Work instruction:
Although the data below contains pictures, output only the lines between those holding "[0:01.00-0:02.00]" and "[0:10.00-0:11.00]", inclusive, exactly and without those pictures.

------ Records to process ------

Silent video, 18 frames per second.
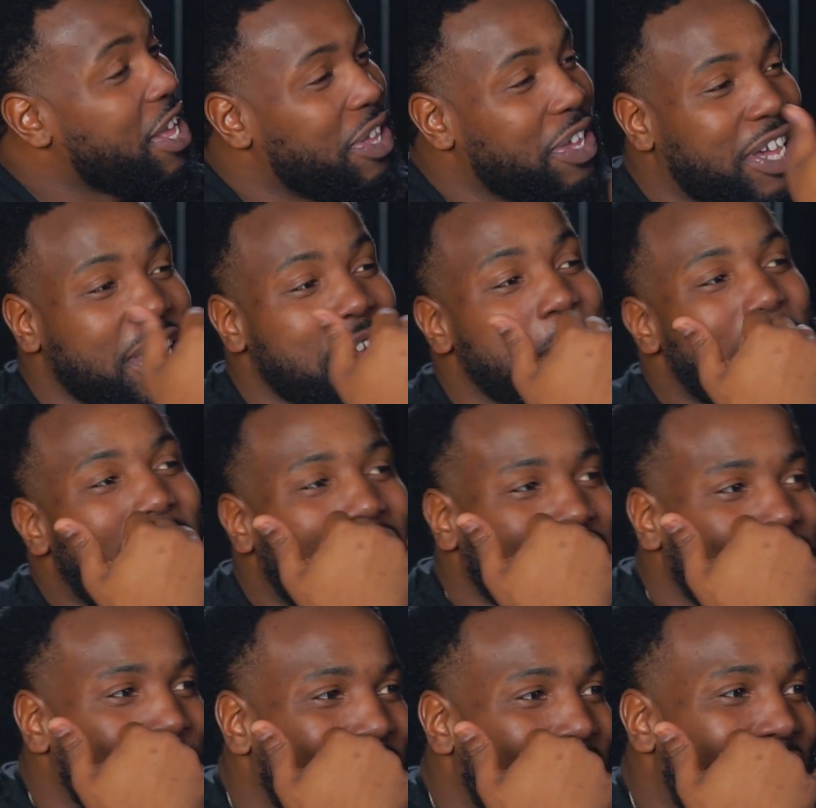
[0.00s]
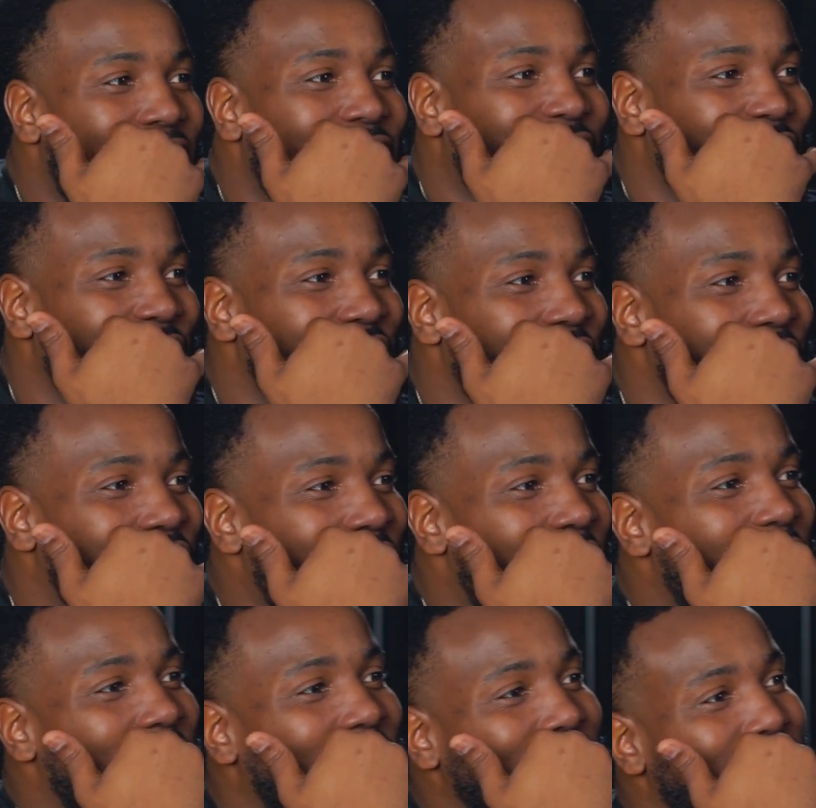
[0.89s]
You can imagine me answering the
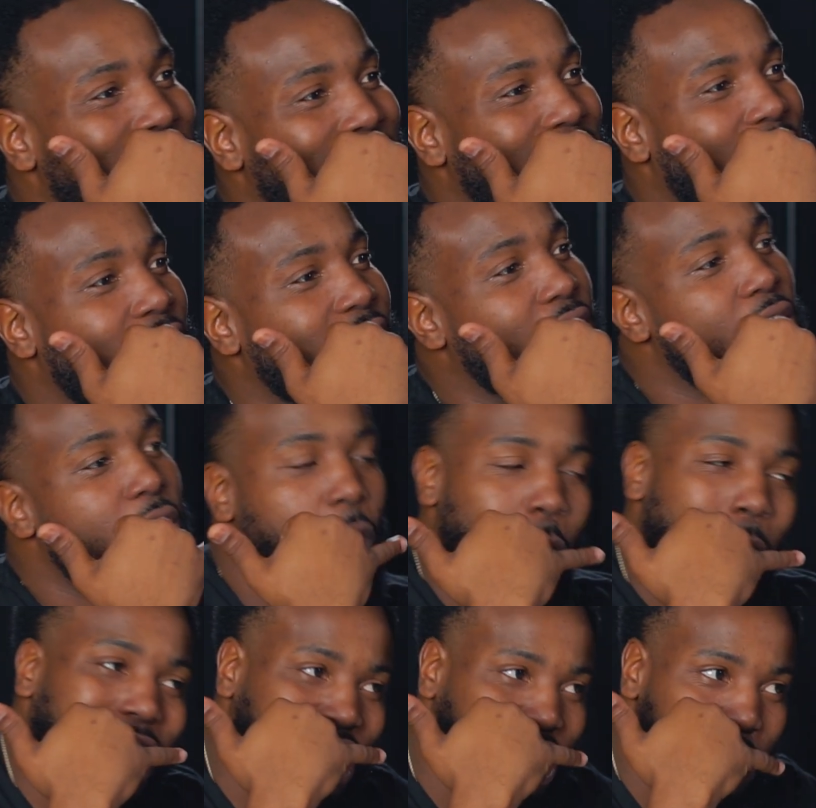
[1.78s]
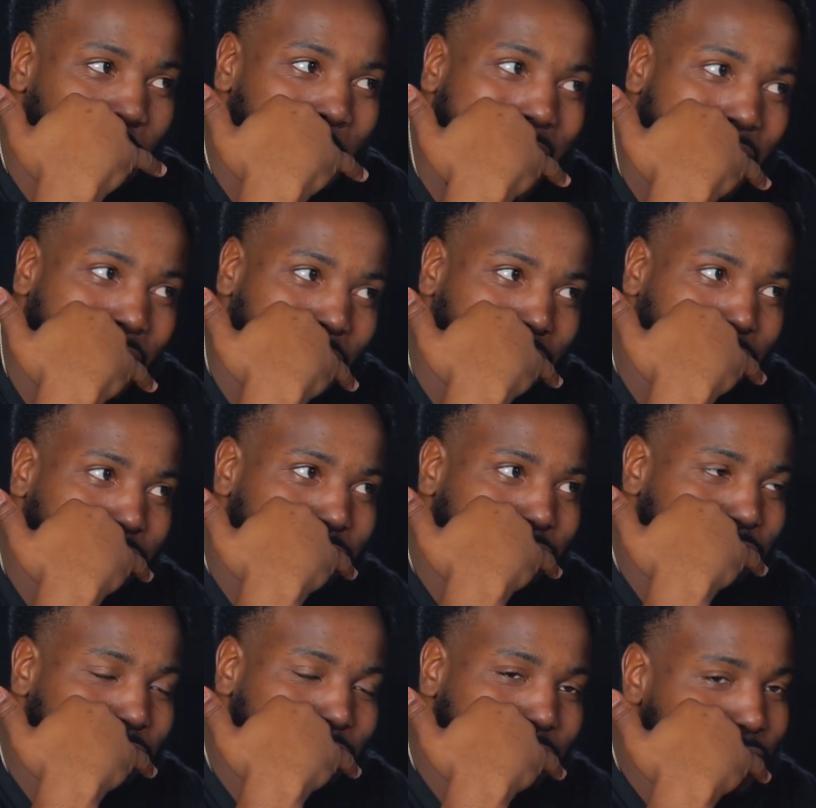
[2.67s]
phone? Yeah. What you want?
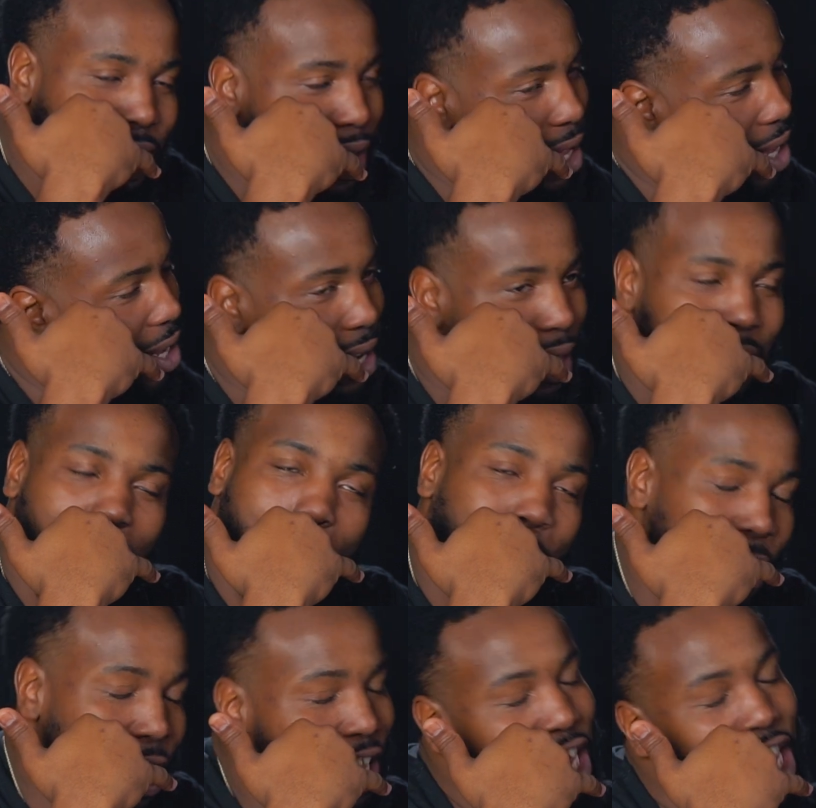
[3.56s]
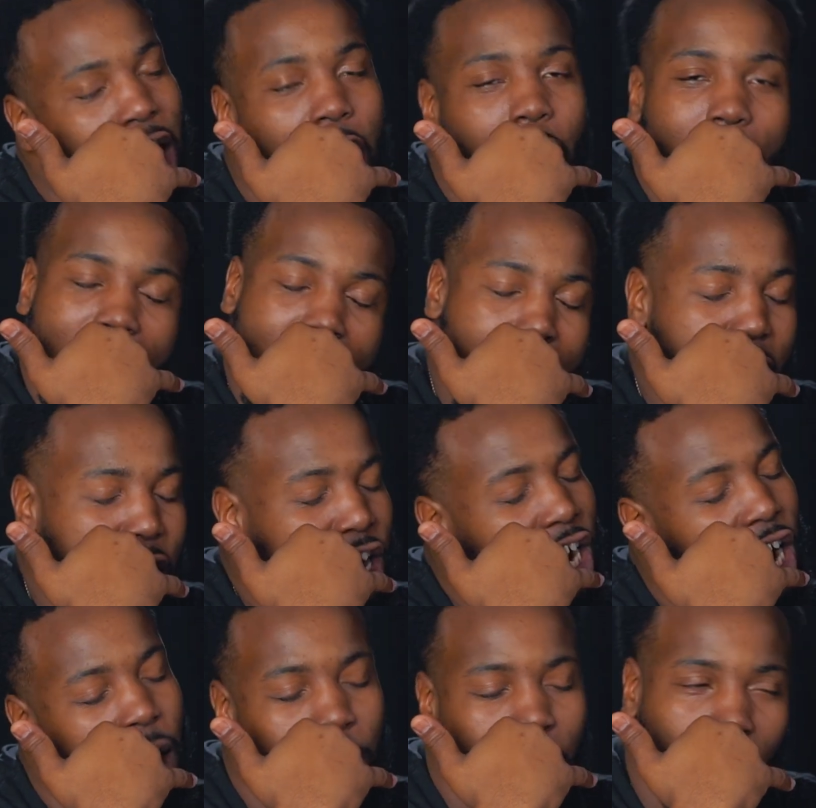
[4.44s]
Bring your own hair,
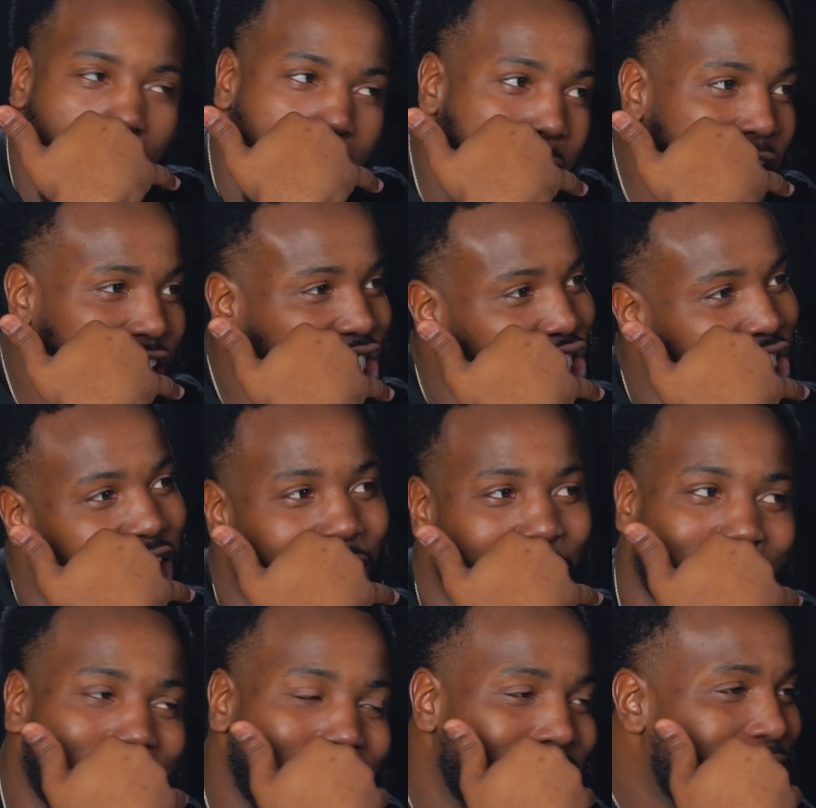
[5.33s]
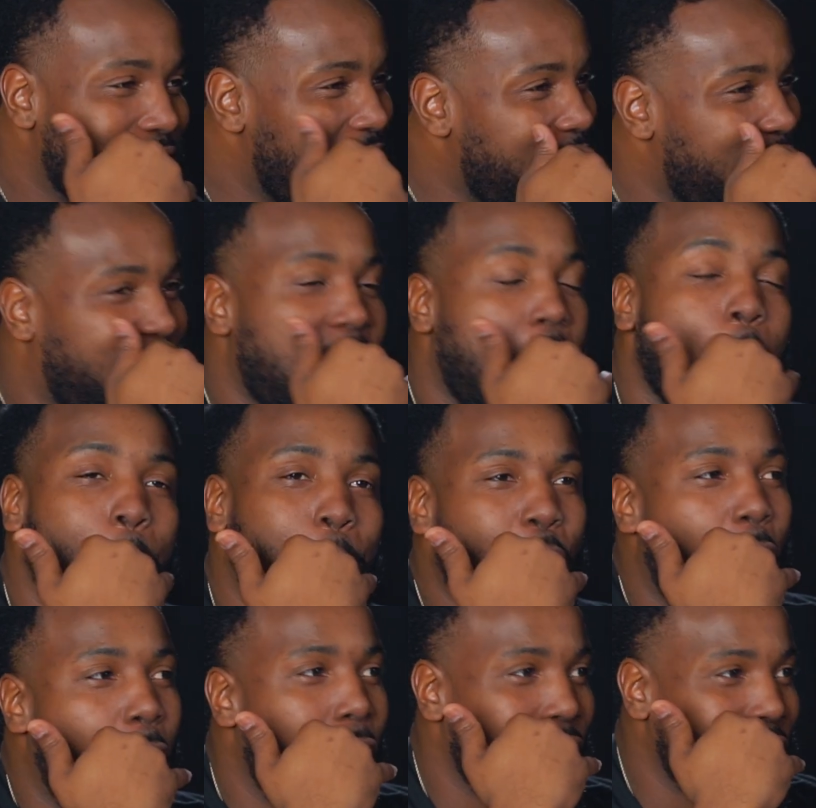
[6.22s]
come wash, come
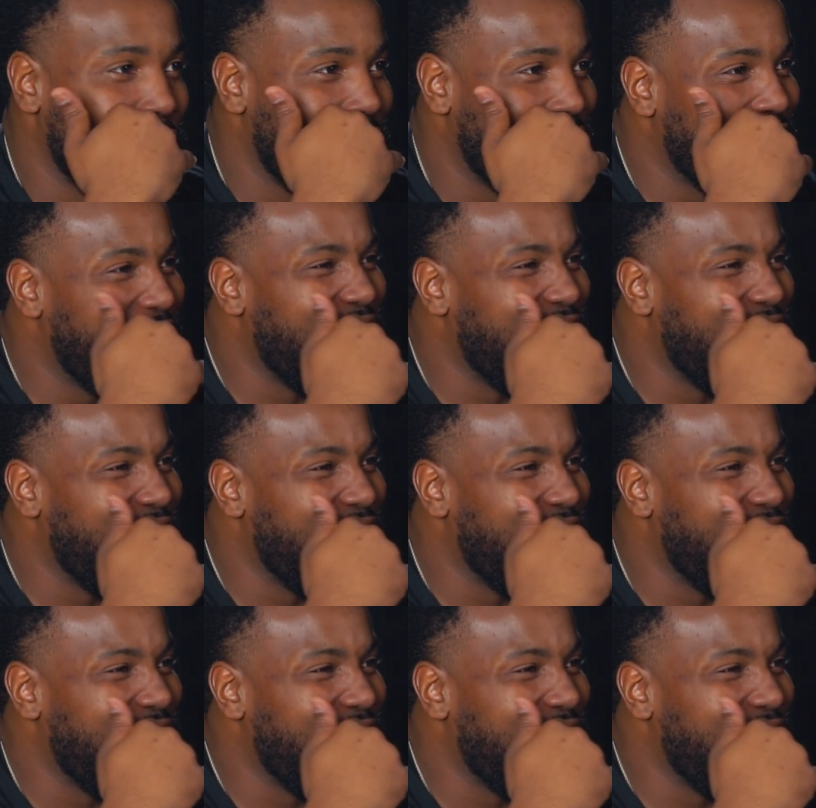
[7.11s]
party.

------
------ Records to process ------

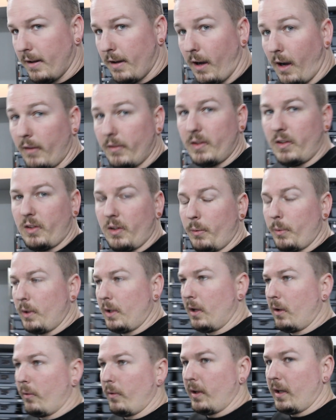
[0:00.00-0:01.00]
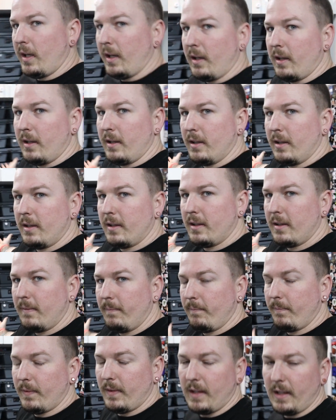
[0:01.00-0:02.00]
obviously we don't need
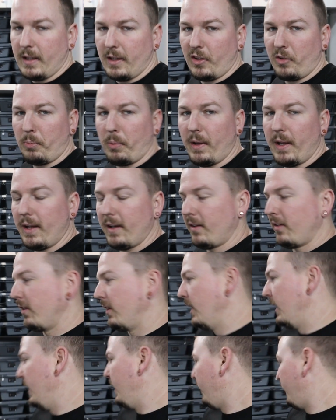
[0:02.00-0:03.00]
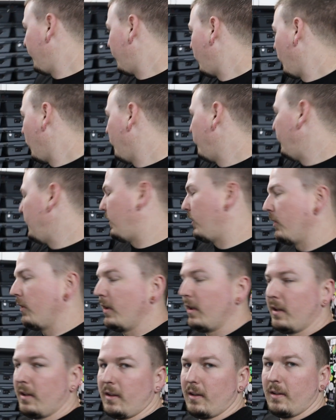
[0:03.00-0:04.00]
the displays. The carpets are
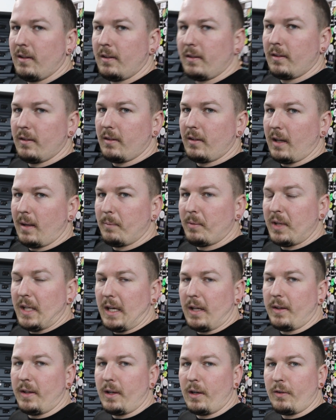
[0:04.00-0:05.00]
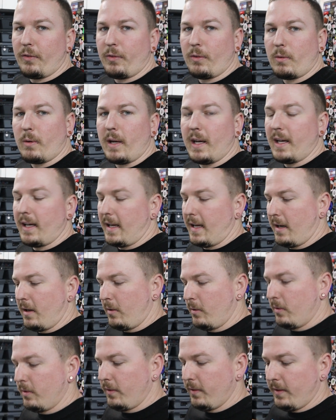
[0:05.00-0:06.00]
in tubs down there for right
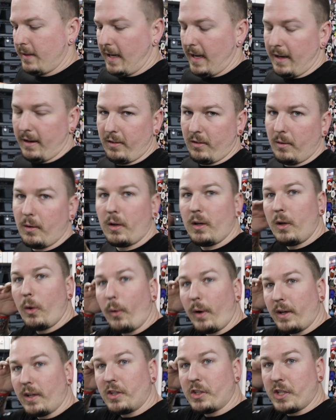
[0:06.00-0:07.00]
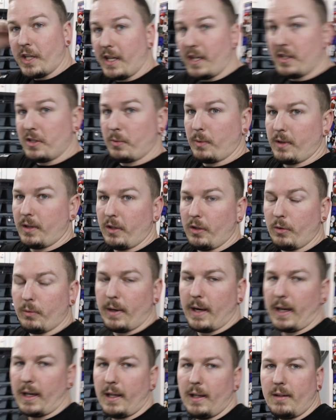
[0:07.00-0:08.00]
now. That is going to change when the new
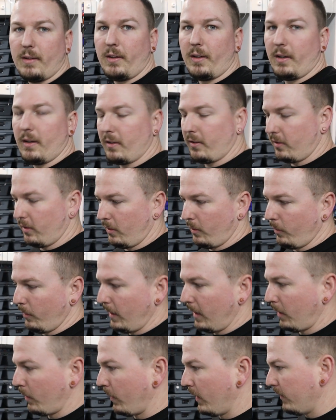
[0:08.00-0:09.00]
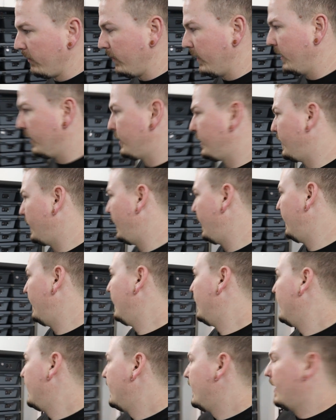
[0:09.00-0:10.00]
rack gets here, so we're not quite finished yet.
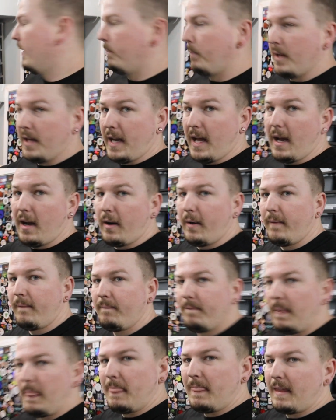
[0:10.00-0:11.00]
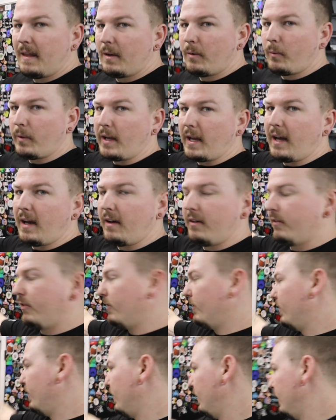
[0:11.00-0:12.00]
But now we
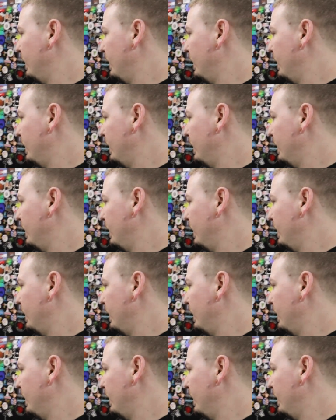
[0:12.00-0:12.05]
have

------

Answer to the exercise:
[0:01.00-0:02.00]
obviously we don't need
[0:02.00-0:03.00]
[0:03.00-0:04.00]
the displays. The carpets are
[0:04.00-0:05.00]
[0:05.00-0:06.00]
in tubs down there for right
[0:06.00-0:07.00]
[0:07.00-0:08.00]
now. That is going to change when the new
[0:08.00-0:09.00]
[0:09.00-0:10.00]
rack gets here, so we're not quite finished yet.
[0:10.00-0:11.00]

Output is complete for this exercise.